Tuesday, December 9, 2014
Book Review: "A Small Indiscretion" by Jan Ellison
"It's not always wise to assume that just because the surface of the world appears undisturbed, life is where you left it."
At age 19, Annie Black flees her unremarkable, hopeless life in California to seek a job in London. She feels lucky when she finds a job as an assistant to Malcolm Church, a structural engineer working on a bid to build a new light rail station at Canary Wharf. While Malcolm takes good care of her, and makes no secret that he is attracted to her, she spends her evenings drinking herself into oblivion and longing for more, and she thinks she finds it in Patrick Ardghal, a flirtatious photographer with an interesting connection to Malcolm and his wife, Louise.

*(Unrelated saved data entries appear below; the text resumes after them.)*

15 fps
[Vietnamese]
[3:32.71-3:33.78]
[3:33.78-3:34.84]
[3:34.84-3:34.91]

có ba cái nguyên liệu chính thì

One turbulent evening in Paris, while Annie is on holiday vacation with Malcolm, Louise, and Patrick, things come to a head, and the next day, Annie flees without a word and heads to Ireland. She meets Jonathan Gunnlaugsson, a fellow American, and the two travel through Europe and Asia, eventually falling in love.

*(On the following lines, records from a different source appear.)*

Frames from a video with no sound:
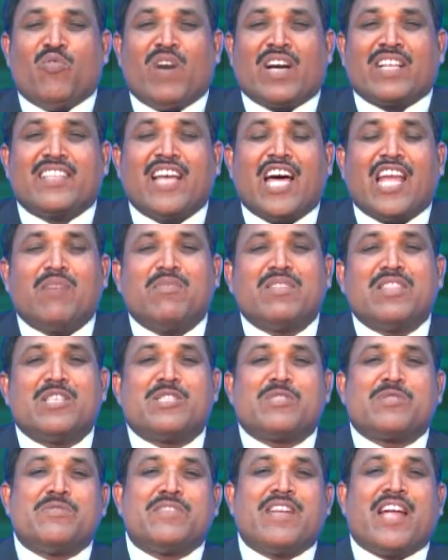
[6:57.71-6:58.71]
వాగ్దానం
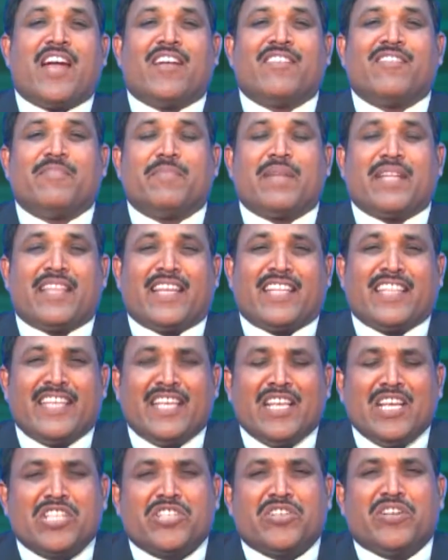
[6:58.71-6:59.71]
తీసుకున్నాడు బ్రదర్ ఇది
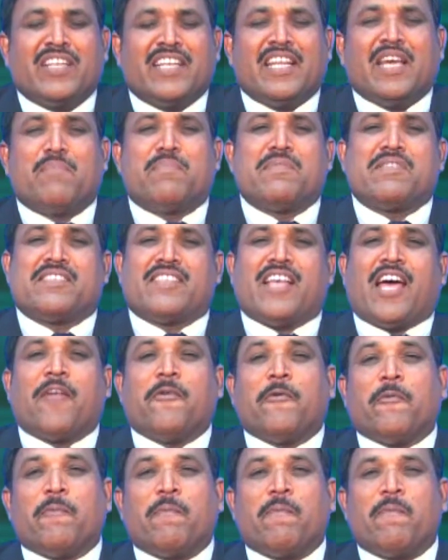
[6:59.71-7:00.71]
ఇంగ్లీష్లో
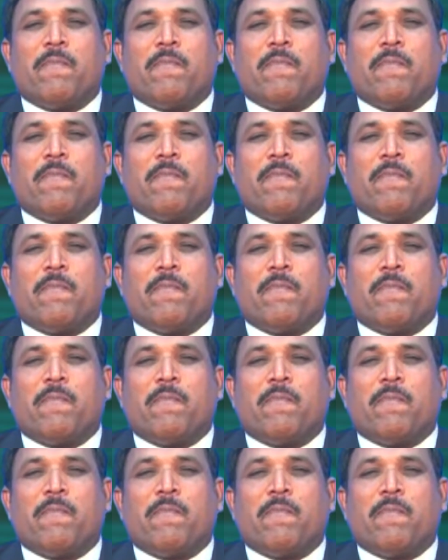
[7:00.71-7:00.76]
నేర్పిస్తాను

Twenty or so years later, she and Jonathan are married and living a successful life in San Francisco. Annie designs custom lighting fixtures for her own store, and the couple is parents to three childrenRobbie, Polly, and Clara. One day Annie receives a photograph in the mail that reminds her of that tumultuous time in Paris, and it reignites a passion in her she hadn't felt in some time. While on a business trip to London, she rekindles an old acquaintance, which sets off a chain of events she never expected.
Not soon after her return to California, she gets a shocking phone call about Robbie, which shakes their already vulnerable family to the core. As she tries to rally herself and her family together, more secrets are revealed, which surprise both Annie and Jonathan. She desperately tries to reconcile her feelings with trying to preserve the life she has known and taken for granted.

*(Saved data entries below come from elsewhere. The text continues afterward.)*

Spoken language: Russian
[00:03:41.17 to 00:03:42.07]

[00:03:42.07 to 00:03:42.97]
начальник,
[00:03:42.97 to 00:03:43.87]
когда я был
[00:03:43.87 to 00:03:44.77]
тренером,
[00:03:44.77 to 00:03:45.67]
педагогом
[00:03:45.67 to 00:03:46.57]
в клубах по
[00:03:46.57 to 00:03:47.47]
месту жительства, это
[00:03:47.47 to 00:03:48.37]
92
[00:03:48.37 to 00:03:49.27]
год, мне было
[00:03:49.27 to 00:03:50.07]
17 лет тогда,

Jan Ellison's A Small Indiscretion shifts between the present day and Annie's life in London 20 or so years earlier. It's the story of being torn between seeking what you think you want and taking what you really want for granted. It's a revealing look at the ups and downs of marriage and building a life together, and just how destructive secrets can be, especially secrets you think you've hidden well.
This is a well-written and compelling book with a few twists and turns along the way. I liked it, but a few things frustrated me. I felt as if Ellison relied too much on foreshadowing as a narrative device, alluding obliquely to things that would happen later. Doing this a few times was fine, but the more she did it, the more I felt she undercut her own story. I also felt that on the whole, Annie was a fairly unsympathetic character, so it wasn't always easy to have empathy for the situations she found herself in.
While it's not as good as Charles Dubow's fantastic Indiscretion, which was one of my favorite books of 2013, on the whole, this is an interesting, well-told story. It definitely will make you think about relationships.